This post highlights a weird and expected behavior we encountered while using Go’s encoding/json
library.
In go, we pass by value, that really means this:
type User struct {
Name string
}
func changeMe(u User) {
u.Name = "New Name"
}
func main(){
u := User{Name: "mohamed"}
changeMe(u)
log.Printf("The user is: %s", u.Name)
// mohamed
}
To change by value, we must pass a pointer, we can change the code to be something like this:
func changeMe(u *User) {
u.Name = "New Name"
}
// same code
u := User{Name: "mohamed"}
changeMe(&u) //<--- we made a change here! We should pass the memory address to user
log.Printf("The user is: %s", u.Name)
// New Name
But in go, we slightly use a different syntax for this, we use a method receiver on the struct. More like method to classes on other languages.

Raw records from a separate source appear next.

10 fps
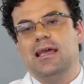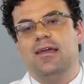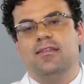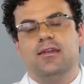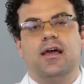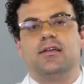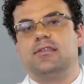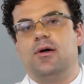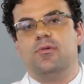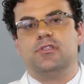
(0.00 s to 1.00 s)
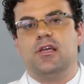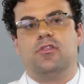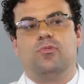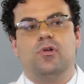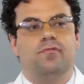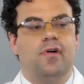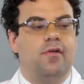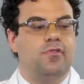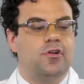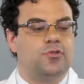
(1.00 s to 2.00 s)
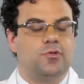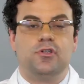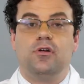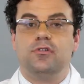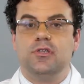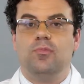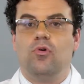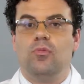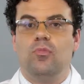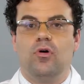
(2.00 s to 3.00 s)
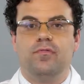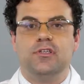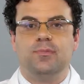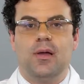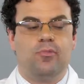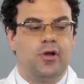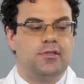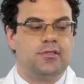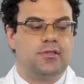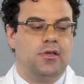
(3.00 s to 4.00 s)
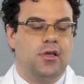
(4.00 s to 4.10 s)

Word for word: In the next, I would say three to five years, we'll start to see more and more of these membranes.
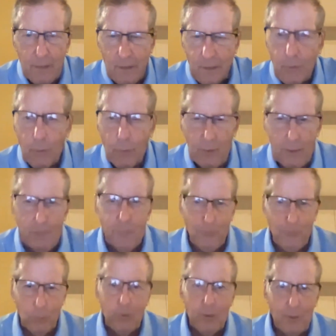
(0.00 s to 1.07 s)
So if
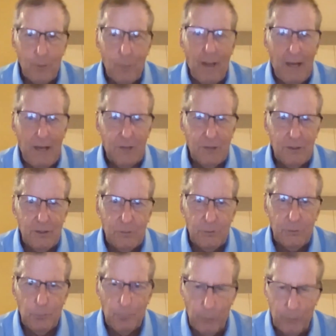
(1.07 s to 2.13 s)
you could imagine that
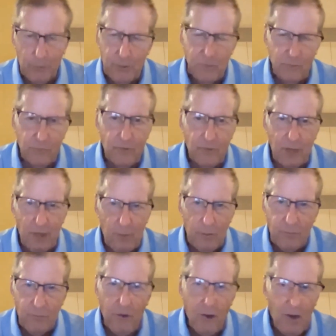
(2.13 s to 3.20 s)
you put these very
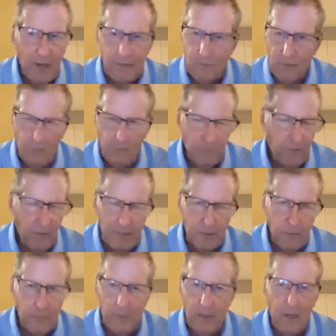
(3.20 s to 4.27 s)
fine, finer
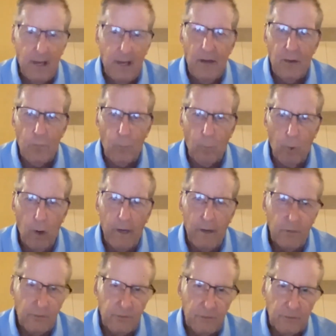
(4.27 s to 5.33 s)
than a hair,
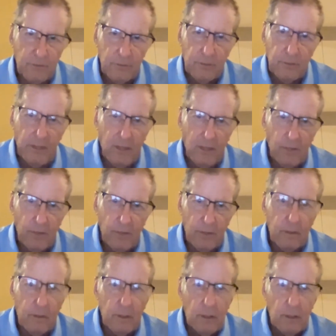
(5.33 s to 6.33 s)
wires into the area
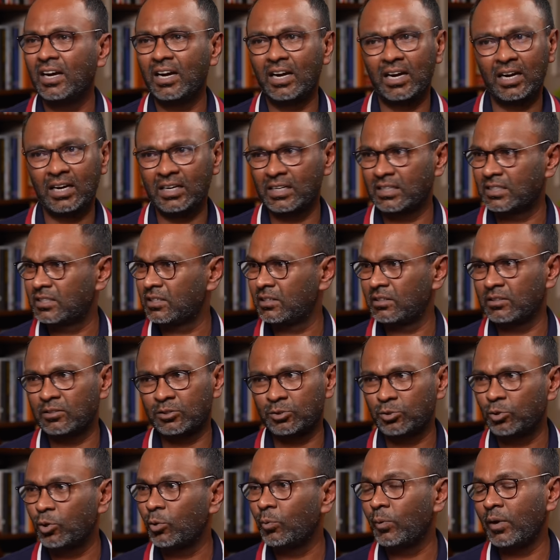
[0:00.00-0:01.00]
It's
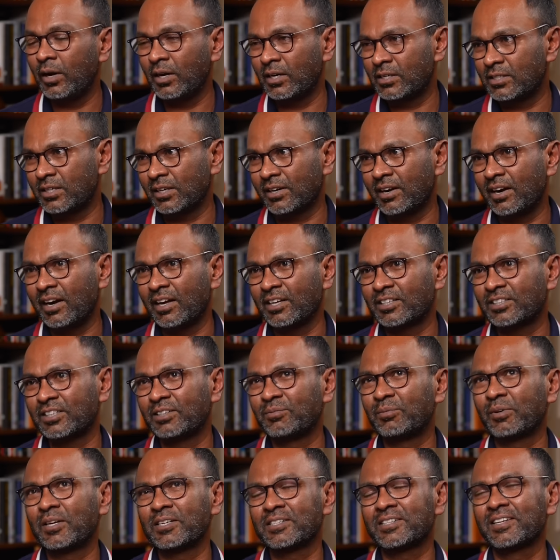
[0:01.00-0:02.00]
nowhere, it's a connection,
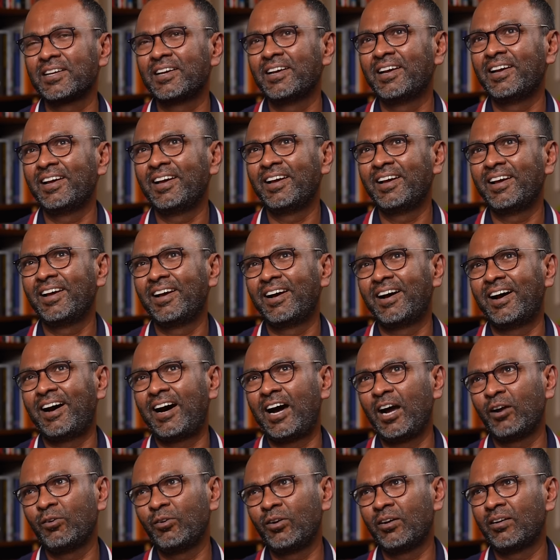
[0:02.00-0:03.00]
because
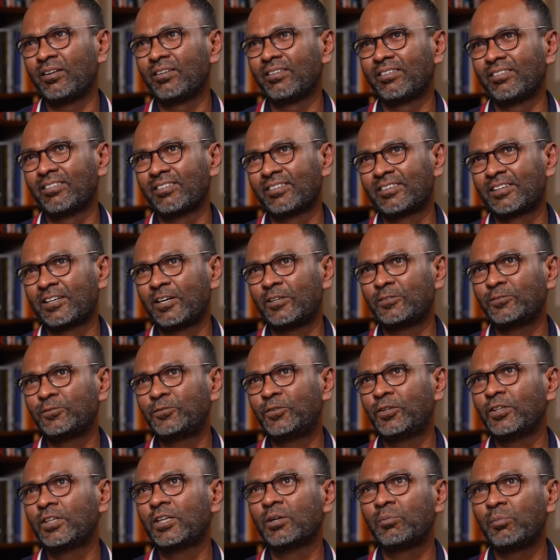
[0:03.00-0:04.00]
I will
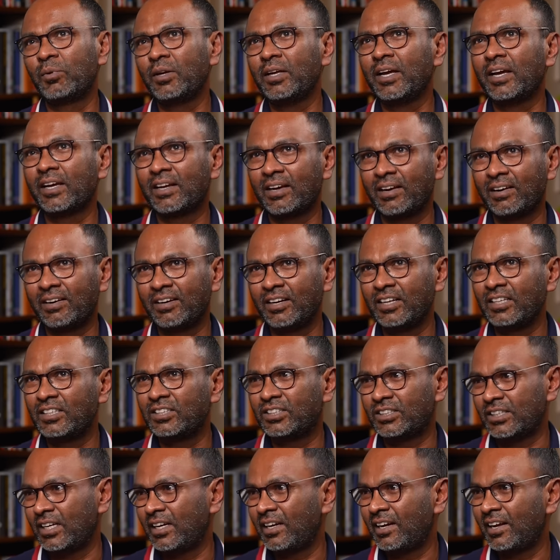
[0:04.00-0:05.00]
comfortably, I can
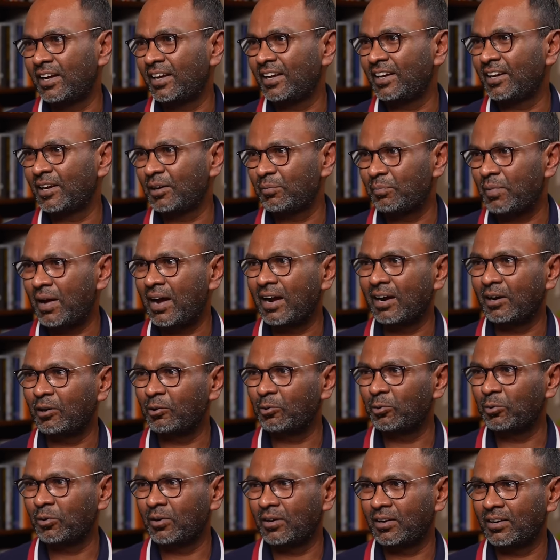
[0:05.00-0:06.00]
reach Chennai or
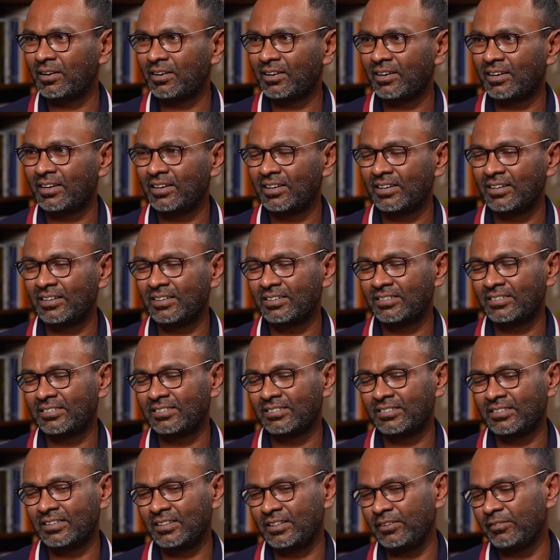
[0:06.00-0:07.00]
Bangalore or
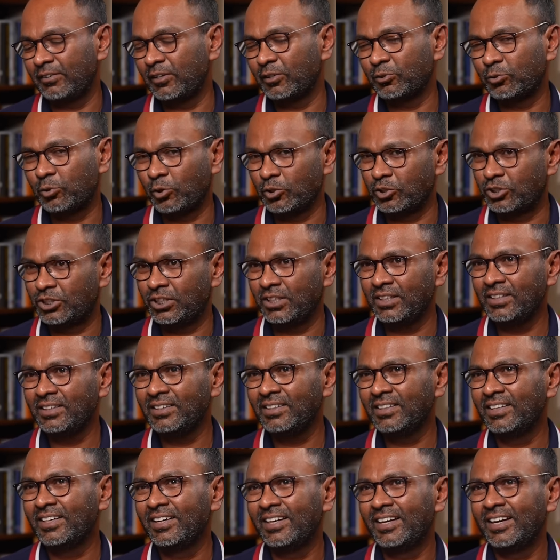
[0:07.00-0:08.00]
even
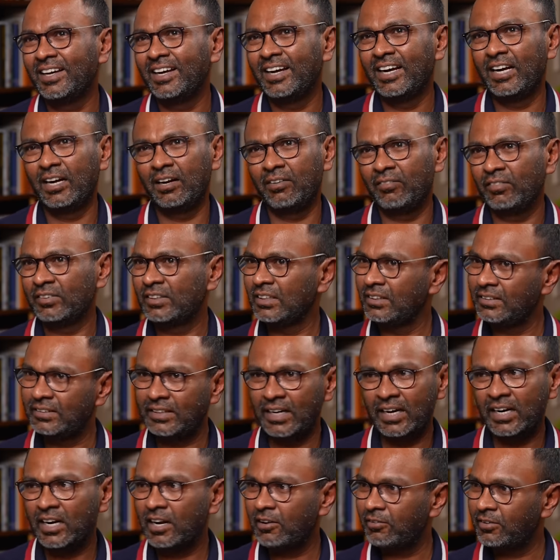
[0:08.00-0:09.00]
Cochin within
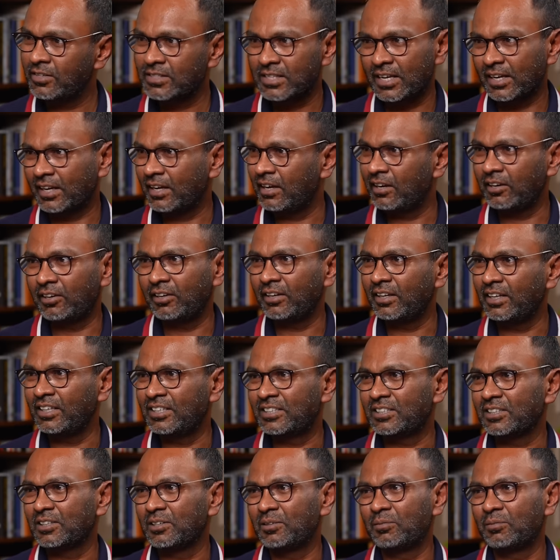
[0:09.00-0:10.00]
10 hours I can reach,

The code will be something like this.
type User struct {
Name string
}
func (u User) changeMe(u User) {
u.Name = "New Name"
}
func main(){
u := User{Name: "mohamed"}
changeMe(u)
log.Printf("The user is: %s", u.Name)
// mohamed
}
Note that, we are still printing in mohamed
, as we are still passing to the changeMe
method a new value. We pass by value in Go. To pass by reference (as in Python or Java), we do this slight change:
type User struct {
Name string
}
func (u *User) changeMe(u User) {
u.Name = "New Name"
}
func main(){
u := User{Name: "mohamed"}
changeMe(&u)
log.Printf("The user is: %s", u.Name)
// New Name
}
This very small but subtle change was a cause of horror for me in the past couple of days.
about marshalling
Or really how to do http handlers wrong!
In go, everything is initialized to its zero value: ""
for a string, 0
for int, and nil
for pointers. That turns out to be very powerful and it indeeds avoid certain types of bugs. It is also very convenient to use as well. One bad pitfalls of it, but not relevant to my bug is how to differentiate between zero as a value or zero as a initial value. We usually make these types pointers to get a nil instead of its zero value – especially when a zero value is actually meaningful. For example, EBS response code for successfull transactions is 0, and at the same time, when our connection to EBS times out (or any other http connection errors), we get a zero as well (since it is initialized to its zero value). Subtle, but helpful.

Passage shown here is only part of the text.